Alles lief wie am Schnürchen. Kein einziges Auto begegnete uns. Es schien fast so, als ob die Straße an diesem Tag extra für die 4M reserviert worden wäre.
Wir passierten gerade ein Gebiet mit Wiesen und kleinen Fichtenwäldern, als Miri plötzlich Moppel anstupste. „Dreh mal deinen Astralkörper um“, sagte er. „Hinter meinem Sitz hab ich ne kleine Überraschung verstaut.“
Da wir den Bewegungen unseres massigen Freundes auszuweichen versuchten, stimmten wir alle in einen Chor des Stöhnens ein.

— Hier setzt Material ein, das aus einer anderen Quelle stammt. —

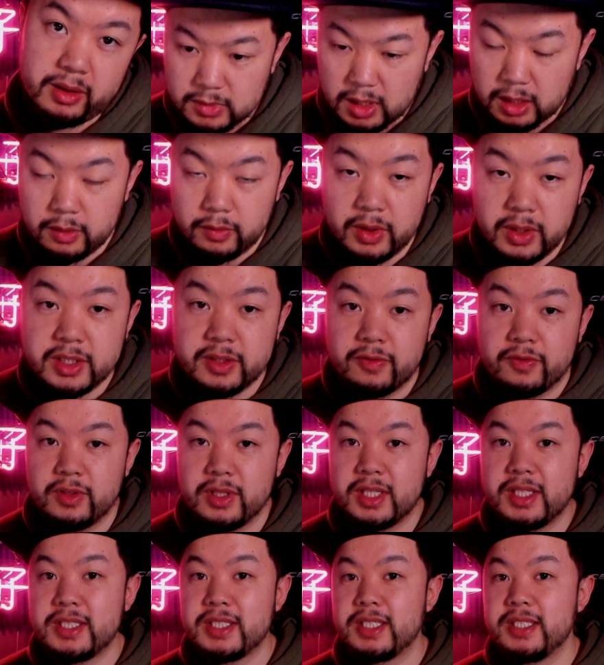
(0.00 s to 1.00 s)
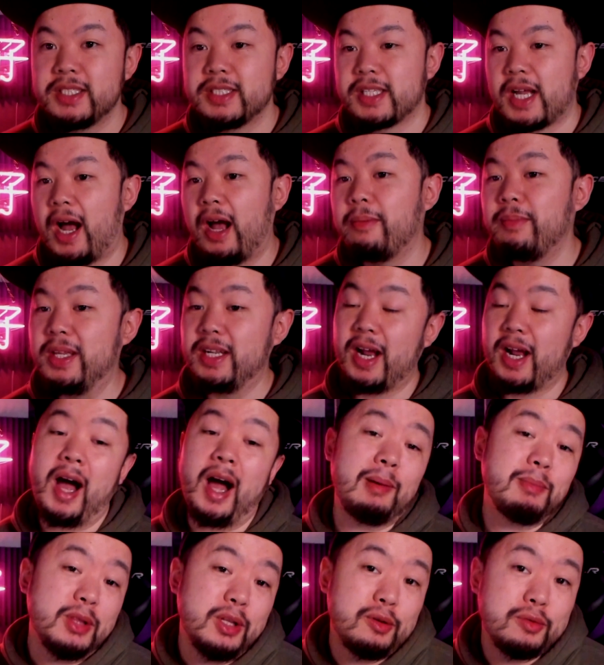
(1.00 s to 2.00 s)
And the reason for this is, I mean,
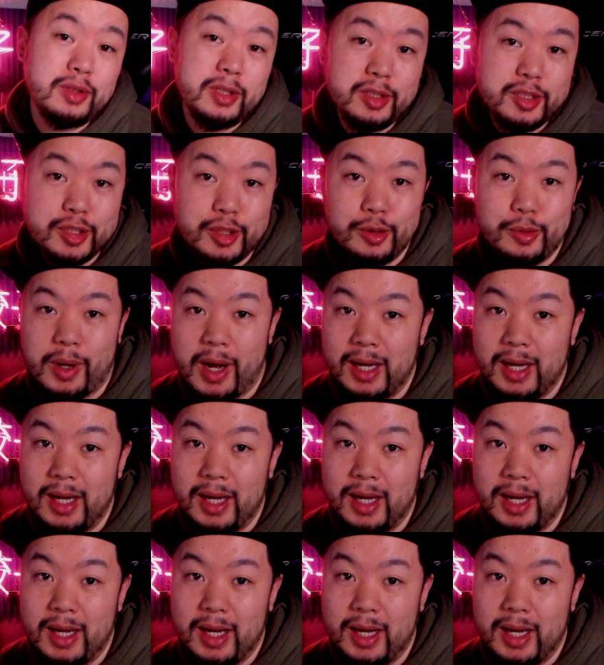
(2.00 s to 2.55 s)
I'm lonely too.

Plötzlich erschallte ein kieksender Aufschrei hinter uns.
„Ey cool, Mann!“
Moppel rotierte wieder in seine Ausgangsposition zurück und hielt jetzt ein Sixpack Bier in die Höhe. „Das ist doch genau das, was mir mein Arzt verordnet hat.“
„Mir auch!“, riefen Mattes und ich beinahe gleichzeitig.
Moppel zog zwei Dosen aus der Papphalterung und gab sie an uns weiter. „Nur blöd, dass der Fahrer nichts trinken darf“, sagte er grinsend.
Miri versetzte ihm einen Ellbogencheck in die Seite. „Dumpfclown! Dose her, oder du wanderst den Rest der Strecke zu Fuß durch die Pampa!“
Es klang wie das Mündungsfeuer von Schalldämpfern, als wir kurz nacheinander allesamt die Dosen aufrissen. Miri streckte seinen Arm mit dem Bier demonstrativ nach oben. „Auf eine geile Tour und auf die 4M!“
„Auf die 4M!“, antworteten wir im Chor.